Resumo Este artigo faz uma leitura comparativa entre um excerto da Nouvelle Justine, a terceira versão da protagonista virtuosa de Sade, publicada em 1799, e os discursos de Robespierre, nos quais a virtude torna-se o princípio da ação política (1793-1794). Pretende-se com isto, e a despeito de grande parte de sua crítica recente, mostrar como há sim um gesto profundamente político na escrita sadeana. Tal gesto caracteriza-se por uma equivocidade enunciativa, particularmente efetuada pela disjunção entre ponto de vista e posição enunciativa. Essa escrita equívoca funciona, assim, como um contraponto aos discursos do Terror, fundamentados na radicalização do antagonismo entre a “pátria” e os seus “inimigos”. Enquanto Robespierre recorre à virtude como o alicerce da unicidade e, sobretudo, da univocidade do corpo republicano, Sade faz do equívoco o motor da escrita e dos corpos que põe em cena, assinalando suas singularidades e relações de força, subsumidos e hipostasiados pela ficcionalização jacobina da pátria.

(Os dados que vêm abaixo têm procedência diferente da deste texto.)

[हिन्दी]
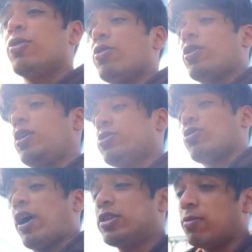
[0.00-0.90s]
ओके
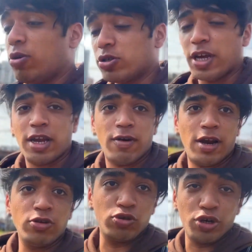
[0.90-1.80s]
सो आज हम लोग जाने
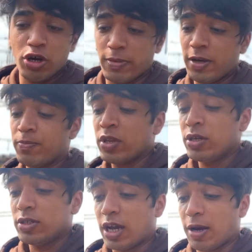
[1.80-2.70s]
वाले जूडियो में
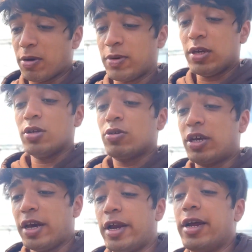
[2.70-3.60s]
जहाँ पे भी ईयर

Abstract The scope of the present paper is to compare an excerpt from La nouvelle Justine, the third version of Sade's virtuous protagonist, published in 1799, and Robespierre's discourses, in which virtue becomes the principle of political action (1973-1974). The main purpose is to show that, despite the majority of its recent critical fortune, there is a deeply political gesture in the sadean writing. Such gesture is characterized by an enunciative equivocity, particularly accomplished through the disjunction between point of view and enunciative positioning. This writing operates, therefore, like a counterpoint to the discourses of the Terror, substantiated in the radicalization of the antagonism between “homeland” and its “enemies”. While Robespierre resorts to the virtue as the foundation of the unity, and, above all, the republican body's unity, Sade makes of the equivoque the engine of the writing and of the bodies he puts on the scene, pointing out their singularities and relations of force, subsumed and hypostatized by the jacobin fictionalization of the homeland.
Résumé Cet article met en regard un extrait de La Nouvelle Justine, la troisième version de la protagoniste vertueuse de Sade, publiée en 1799, et les discours de Robespierre, dans lesquels la vertu devient le principe de l’action politique (1793-1794). Notre but est de montrer, en dépit d’une grande partie de sa critique actuelle, qu’il y a un geste profondément politique de l’écriture sadienne. Ce geste se caractérise par une énonciation équivoque, particulièrement effectuée par la disjonction entre point de vue et position énonciative. Cette écriture équivoque fonctionne ainsi comme un contrepoint aux discours de la Terreur, qui se fondent sur la radicalisation de l’antagonisme entre la « patrie » e ses « ennemis ». Tandis que Robespierre met en œuvre la vertu comme fondation de l’unicité et, surtout, de l’univocité du corps républicain, Sade fait de l’équivoque le moteur de l’écriture et des corps qu’il met en scène, en signalant leurs singularités et leurs relations de force, subsumés sous la fiction jacobine de la patrie.